• TASK TO COMPLETE
Your reply should reproduce the data below without a single alteration, apart from dropping the images.

################

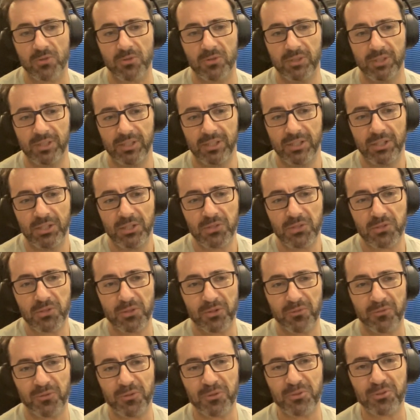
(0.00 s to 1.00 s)
or so.
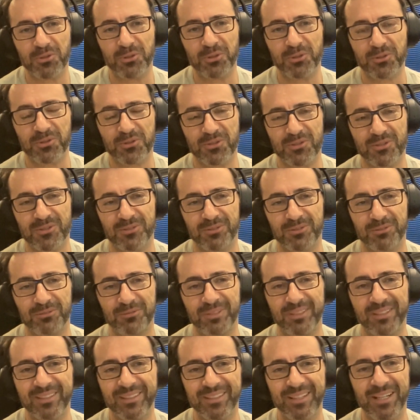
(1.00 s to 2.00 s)
So the future looks
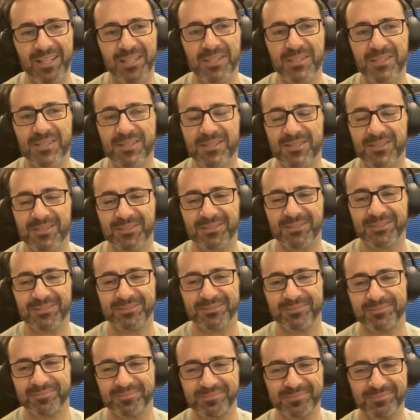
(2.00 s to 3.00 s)
really nice.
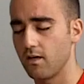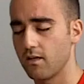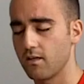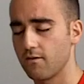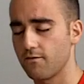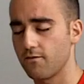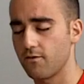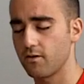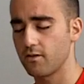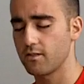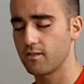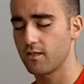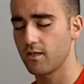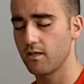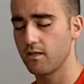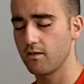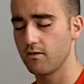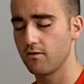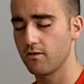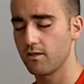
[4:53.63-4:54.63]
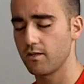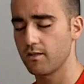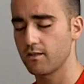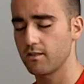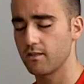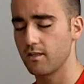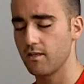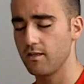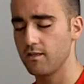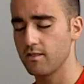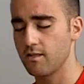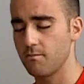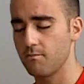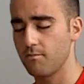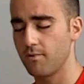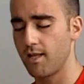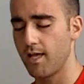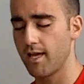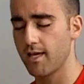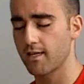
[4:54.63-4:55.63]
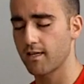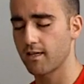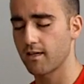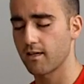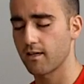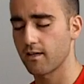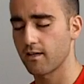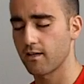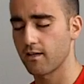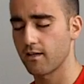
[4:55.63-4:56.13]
And the first thing I notice is the black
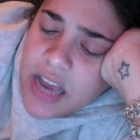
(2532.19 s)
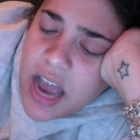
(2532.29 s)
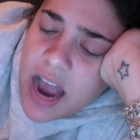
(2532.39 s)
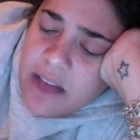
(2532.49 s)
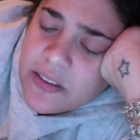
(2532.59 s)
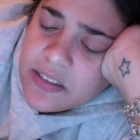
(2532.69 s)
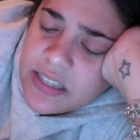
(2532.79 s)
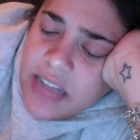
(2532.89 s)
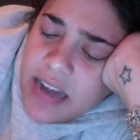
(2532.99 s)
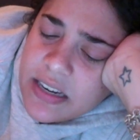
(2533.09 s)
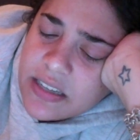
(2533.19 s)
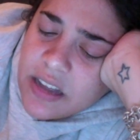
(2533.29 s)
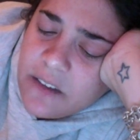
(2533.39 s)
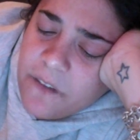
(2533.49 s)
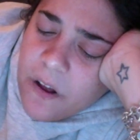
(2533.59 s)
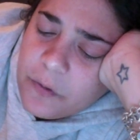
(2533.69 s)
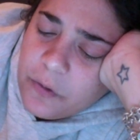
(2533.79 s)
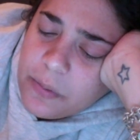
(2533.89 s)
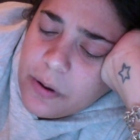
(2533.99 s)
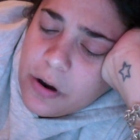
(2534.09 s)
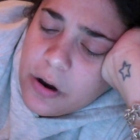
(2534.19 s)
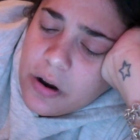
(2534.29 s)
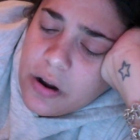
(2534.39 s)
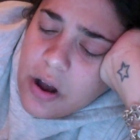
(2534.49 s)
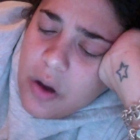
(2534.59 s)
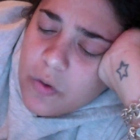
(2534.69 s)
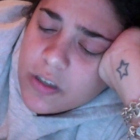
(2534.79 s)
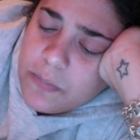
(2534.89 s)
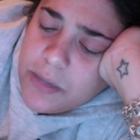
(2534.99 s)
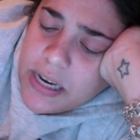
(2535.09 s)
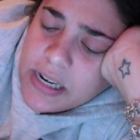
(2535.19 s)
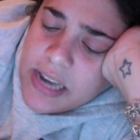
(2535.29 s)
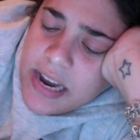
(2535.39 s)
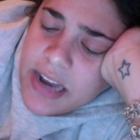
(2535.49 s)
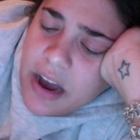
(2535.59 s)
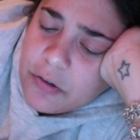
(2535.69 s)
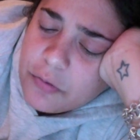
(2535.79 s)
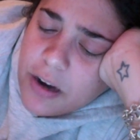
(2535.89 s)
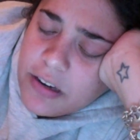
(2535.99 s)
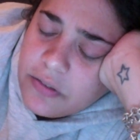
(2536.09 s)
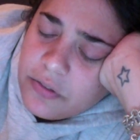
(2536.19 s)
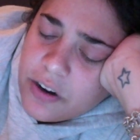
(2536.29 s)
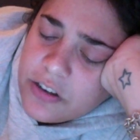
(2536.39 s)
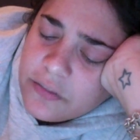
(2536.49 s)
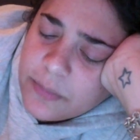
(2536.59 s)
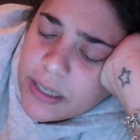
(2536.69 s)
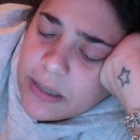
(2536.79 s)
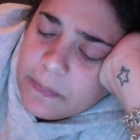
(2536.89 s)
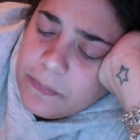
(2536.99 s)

and the sadness I felt from her, was being laid out right in front of me.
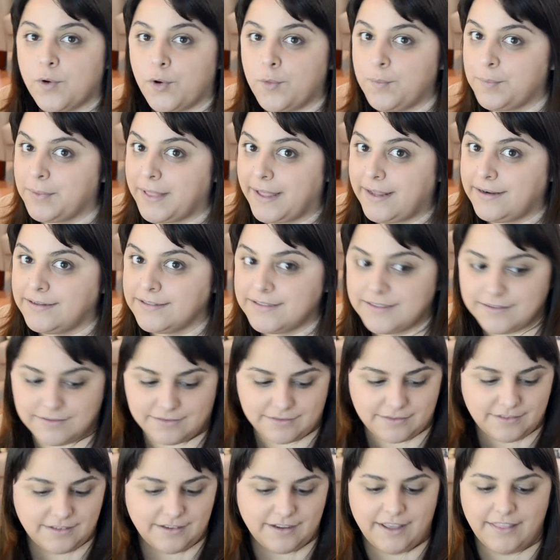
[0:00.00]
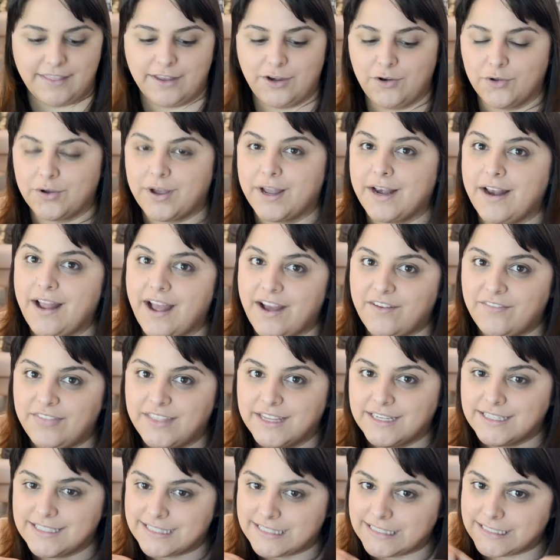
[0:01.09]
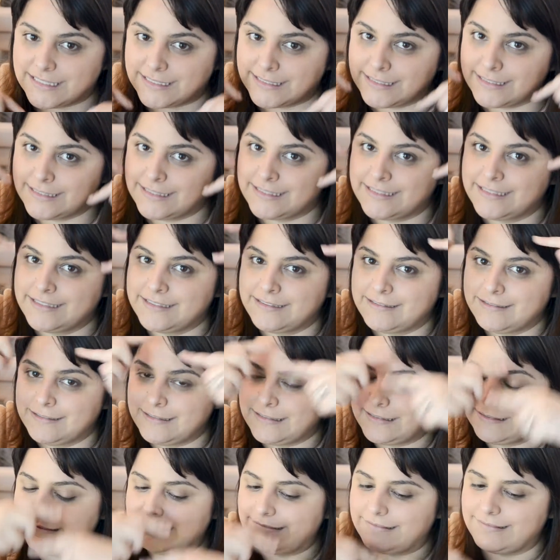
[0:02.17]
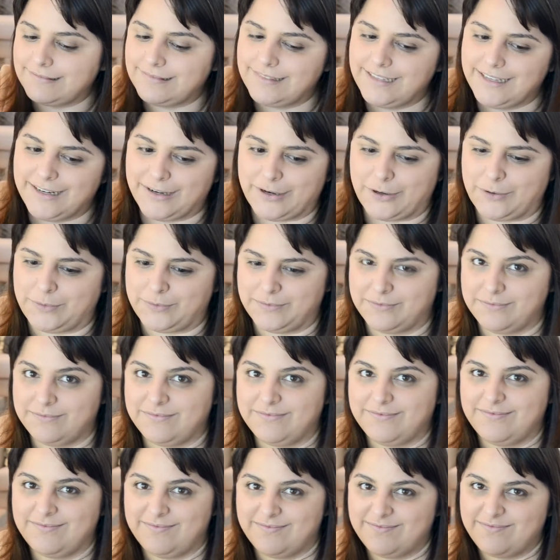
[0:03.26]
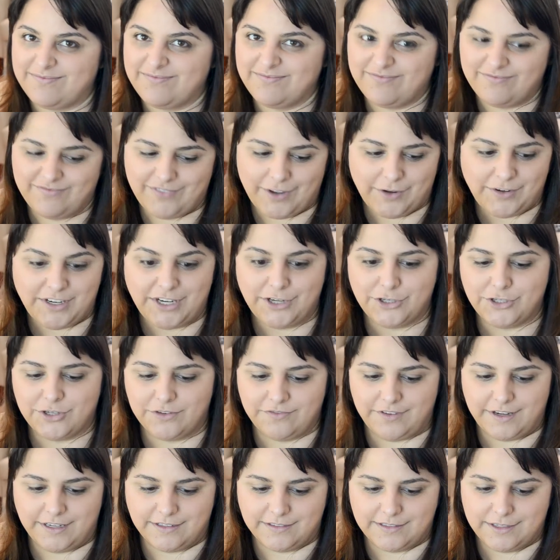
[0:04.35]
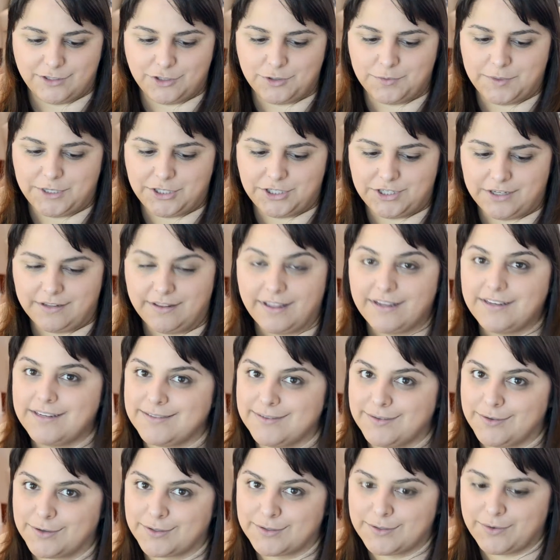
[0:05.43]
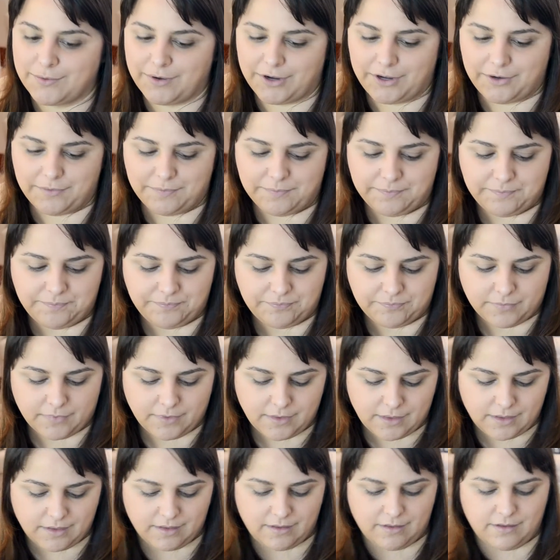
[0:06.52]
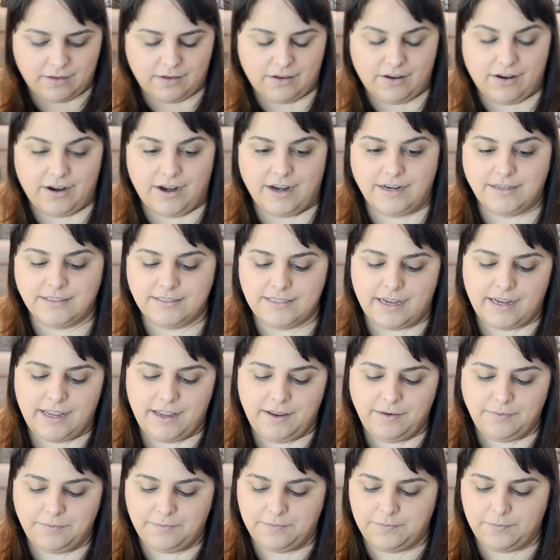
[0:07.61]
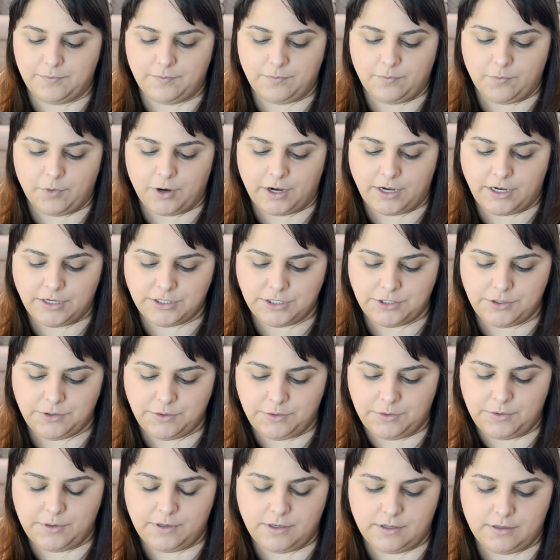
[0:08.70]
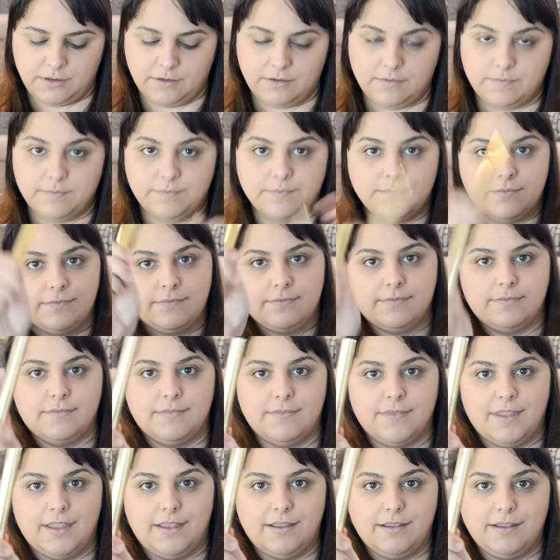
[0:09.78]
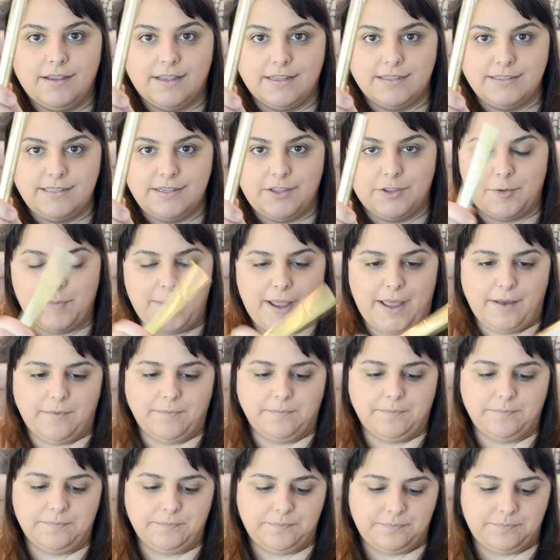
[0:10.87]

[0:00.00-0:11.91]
won't blend. And then you'll kind of have this, you know, foundation face situation that doesn't look so good. All right, second, we're gonna do concealer pen.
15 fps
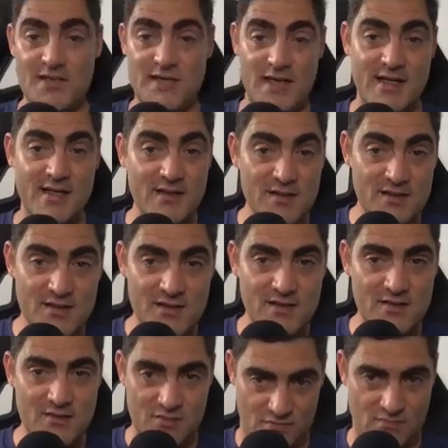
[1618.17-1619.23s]
data
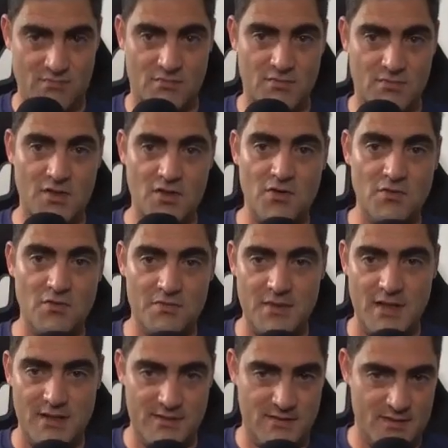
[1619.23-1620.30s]
to, you know,
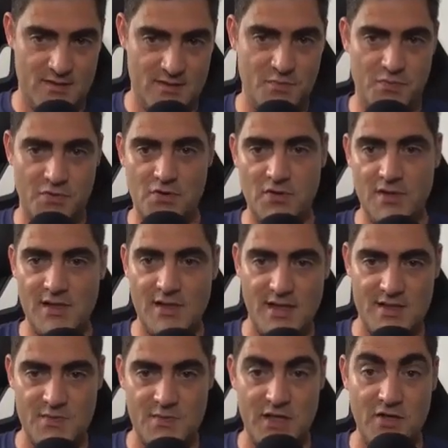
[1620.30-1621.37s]
it's purely
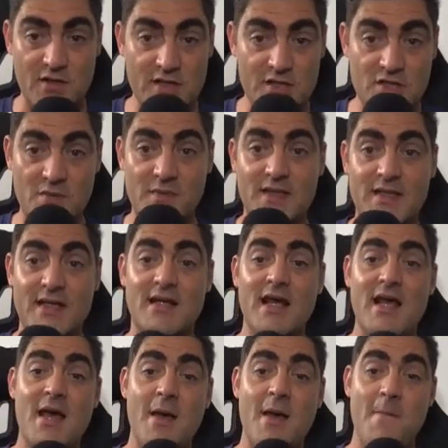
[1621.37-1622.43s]
like speculation, but that
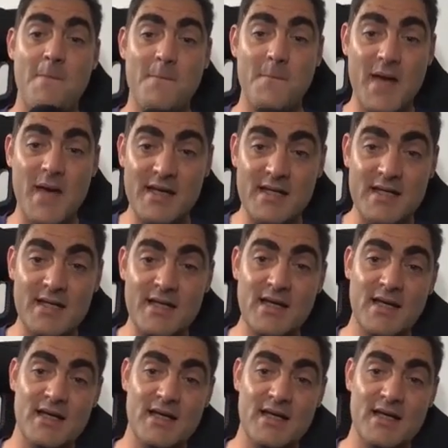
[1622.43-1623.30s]
many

################

• REPLY
(0.00 s to 1.00 s)
or so.
(1.00 s to 2.00 s)
So the future looks
(2.00 s to 3.00 s)
really nice.
[4:53.63-4:54.63]
[4:54.63-4:55.63]
[4:55.63-4:56.13]
And the first thing I notice is the black
(2532.19 s)
(2532.29 s)
(2532.39 s)
(2532.49 s)
(2532.59 s)
(2532.69 s)
(2532.79 s)
(2532.89 s)
(2532.99 s)
(2533.09 s)
(2533.19 s)
(2533.29 s)
(2533.39 s)
(2533.49 s)
(2533.59 s)
(2533.69 s)
(2533.79 s)
(2533.89 s)
(2533.99 s)
(2534.09 s)
(2534.19 s)
(2534.29 s)
(2534.39 s)
(2534.49 s)
(2534.59 s)
(2534.69 s)
(2534.79 s)
(2534.89 s)
(2534.99 s)
(2535.09 s)
(2535.19 s)
(2535.29 s)
(2535.39 s)
(2535.49 s)
(2535.59 s)
(2535.69 s)
(2535.79 s)
(2535.89 s)
(2535.99 s)
(2536.09 s)
(2536.19 s)
(2536.29 s)
(2536.39 s)
(2536.49 s)
(2536.59 s)
(2536.69 s)
(2536.79 s)
(2536.89 s)
(2536.99 s)

and the sadness I felt from her, was being laid out right in front of me.
[0:00.00]
[0:01.09]
[0:02.17]
[0:03.26]
[0:04.35]
[0:05.43]
[0:06.52]
[0:07.61]
[0:08.70]
[0:09.78]
[0:10.87]

[0:00.00-0:11.91]
won't blend. And then you'll kind of have this, you know, foundation face situation that doesn't look so good. All right, second, we're gonna do concealer pen.
15 fps
[1618.17-1619.23s]
data
[1619.23-1620.30s]
to, you know,
[1620.30-1621.37s]
it's purely
[1621.37-1622.43s]
like speculation, but that
[1622.43-1623.30s]
many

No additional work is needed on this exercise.